On the occasion of the International Day of Friendship, rediscover the classic film of the French New Wave, "Jules and Jim" by François Truffaut.
In pre-war Paris, the Paris of the Roaring Twenties and the cabarets, two young men united by the same tastes meet. Jules is an intellectual Austrian in love with women who do not love him. Jim is a French seducer, collecting adventures. They share the taste of long discussions, the effervescence of Paris. To the uninitiated, they even seem to be lovers. Their friendship surprises by the differences between the two men which become so many features of unions between them. They hardly agree, they argue a lot but never agree. Perhaps this is the pleasure of friendship, the pleasure of discovering each other through the other. The relationship with women, a symbol of their difference but also a crucial element in the rest of the story, is their only major difference. From this will be born a complacency of one towards the other. Each of them loves women in his own way, but they have in common this tacit agreement, this pact of non-aggression which will testify to their eternal mutual respect.
Their meeting will be marked by the meeting of Catherine, an incandescent and excessive woman who will turn the heads of both men. Jules begs Jim not to go near it, aware of his inferiority compared to his friend. Jim obeys him, despite his regrets. He will pursue all his life this supreme woman, an unsurpassable figure that he will never manage to forget. The duo becomes a strange trio, where Catherine desires one and then the other, resolves herself to one but considers the other. Finally, Jules becomes her husband while Jim disappears in the torments of the Second World War. Of this war, nothing will be said in the film except the mutual fear of the two friends to kill each other, separated from now on by the national stakes.
When Jim returns from the war, he finds the infernal duo that had occupied his youth.
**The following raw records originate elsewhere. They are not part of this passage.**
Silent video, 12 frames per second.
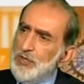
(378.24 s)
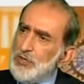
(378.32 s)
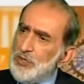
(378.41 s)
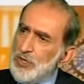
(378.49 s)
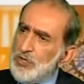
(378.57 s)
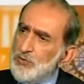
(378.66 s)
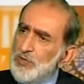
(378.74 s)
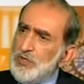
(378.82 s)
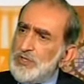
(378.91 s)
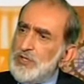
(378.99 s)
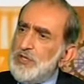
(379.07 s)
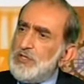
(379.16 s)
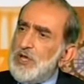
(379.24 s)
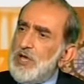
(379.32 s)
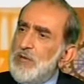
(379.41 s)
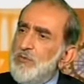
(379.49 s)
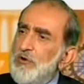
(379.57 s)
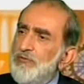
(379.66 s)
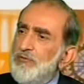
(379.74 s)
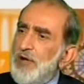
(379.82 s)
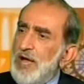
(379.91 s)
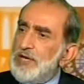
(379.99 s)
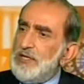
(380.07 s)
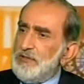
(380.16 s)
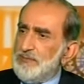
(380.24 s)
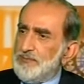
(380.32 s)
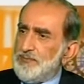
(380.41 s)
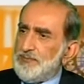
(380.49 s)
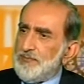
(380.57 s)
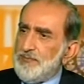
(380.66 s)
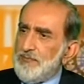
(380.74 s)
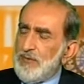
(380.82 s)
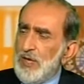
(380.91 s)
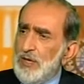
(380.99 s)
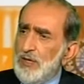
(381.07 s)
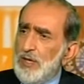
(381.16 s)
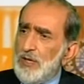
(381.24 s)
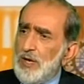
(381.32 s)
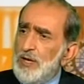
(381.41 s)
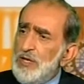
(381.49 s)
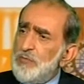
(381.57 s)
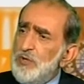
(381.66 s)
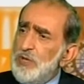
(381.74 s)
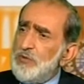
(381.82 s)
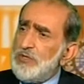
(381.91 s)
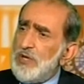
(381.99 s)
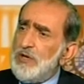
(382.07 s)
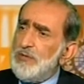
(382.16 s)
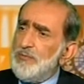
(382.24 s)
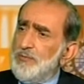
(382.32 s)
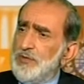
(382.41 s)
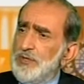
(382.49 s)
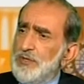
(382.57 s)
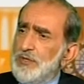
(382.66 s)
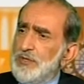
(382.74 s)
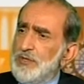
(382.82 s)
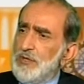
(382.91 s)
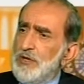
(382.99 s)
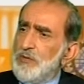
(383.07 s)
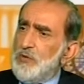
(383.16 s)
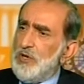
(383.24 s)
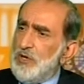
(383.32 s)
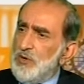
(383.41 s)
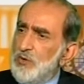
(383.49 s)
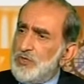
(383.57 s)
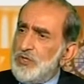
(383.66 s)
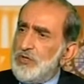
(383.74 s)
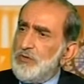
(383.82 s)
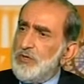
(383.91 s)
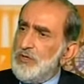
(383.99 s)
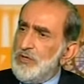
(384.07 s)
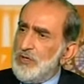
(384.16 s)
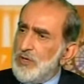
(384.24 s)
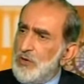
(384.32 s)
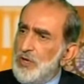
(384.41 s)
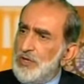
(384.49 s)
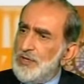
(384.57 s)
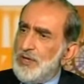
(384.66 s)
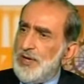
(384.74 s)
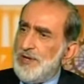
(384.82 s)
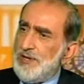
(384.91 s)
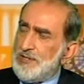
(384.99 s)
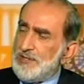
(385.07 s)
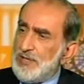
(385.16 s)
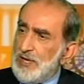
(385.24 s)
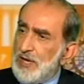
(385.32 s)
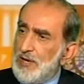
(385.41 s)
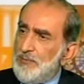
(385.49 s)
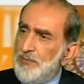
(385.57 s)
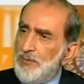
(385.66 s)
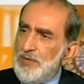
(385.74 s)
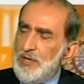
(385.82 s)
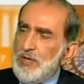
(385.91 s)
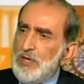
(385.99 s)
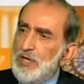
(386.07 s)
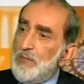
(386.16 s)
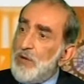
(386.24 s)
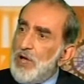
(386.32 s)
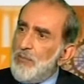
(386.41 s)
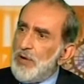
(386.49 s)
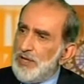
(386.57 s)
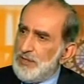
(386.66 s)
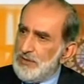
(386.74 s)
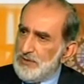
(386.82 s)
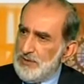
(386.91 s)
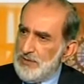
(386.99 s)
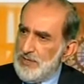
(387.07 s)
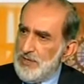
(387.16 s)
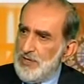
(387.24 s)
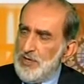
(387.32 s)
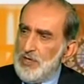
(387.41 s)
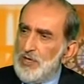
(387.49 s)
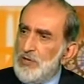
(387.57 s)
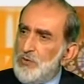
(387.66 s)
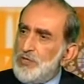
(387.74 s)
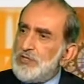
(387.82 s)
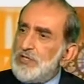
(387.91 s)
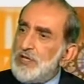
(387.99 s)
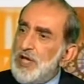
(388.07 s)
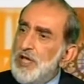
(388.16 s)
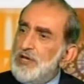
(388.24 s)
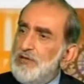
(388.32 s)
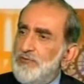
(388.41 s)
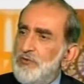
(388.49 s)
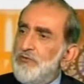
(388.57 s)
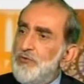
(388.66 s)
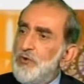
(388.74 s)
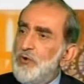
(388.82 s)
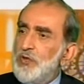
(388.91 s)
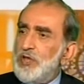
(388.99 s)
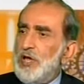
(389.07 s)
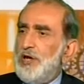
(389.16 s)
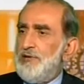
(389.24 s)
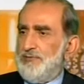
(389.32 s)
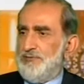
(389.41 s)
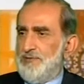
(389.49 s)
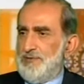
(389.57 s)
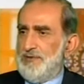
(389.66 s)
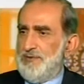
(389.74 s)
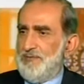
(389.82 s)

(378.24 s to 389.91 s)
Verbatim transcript: the third one is in the time of Ali. Uh, Ali ibn Abi Talib, uh, karramallahu wajha, radiyallahu anhu, Imam Ali. He was the Caliph, the fourth Caliph.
The couple has lost its shine: Jules no longer holds back his wife's desire but cannot bring himself to stop loving her, while Catherine, who has lost none of her charm, escapes boredom with adulteries that have no consequences and no scope. Jules resolves to implore his friend. If he cannot keep his wife's love, he prefers to keep her as his friend and entrust her to Jim. He then demonstrates both his love for Catherine and his friendship for Jim. He prefers to know that she is happy than with him. He entrusts the love of his life to his best friend. Jim, reluctant at first, finally agrees. The best, most virtuous decision, however, will not be the right one.
Their friendship, faithful to the tragedy so popular in France, can only end with the death of the protagonists. If the couple of Jules and Catherine had been quiet and reasoned, it will be nothing like the new couple formed by Jim and Catherine. He loves her with a love that is too brutal, too fleeting. The love yesterday prevented by the pact between the two friends does not last and he ends up abandoning Catherine, victim of his excesses. Catherine then realizes her mistake: she has abandoned the husband who had never stopped loving her for the forbidden, the impossible love with Jim which will finally not have lasted. Once the mirage passed, there was nothing left. She commits suicide in her car, unable to accept being abandoned.
Of this drama told in Jules and Jim, what finally remains? There is nothing left of the family, disappeared by the wife's desires. There is nothing left of love, ruined by the reversals and erosion of time. All that remains are painfully the memories of a man for the woman he loved. But what remains even more is the indefectible friendship between two men, the blind trust they have granted each other, the loves they have renounced for each other, the absence of rivalry and jealousy despite everything. More than Catherine, it will remain this brotherly love that can unites two people. This quiet and reassuring love that we all pursue here.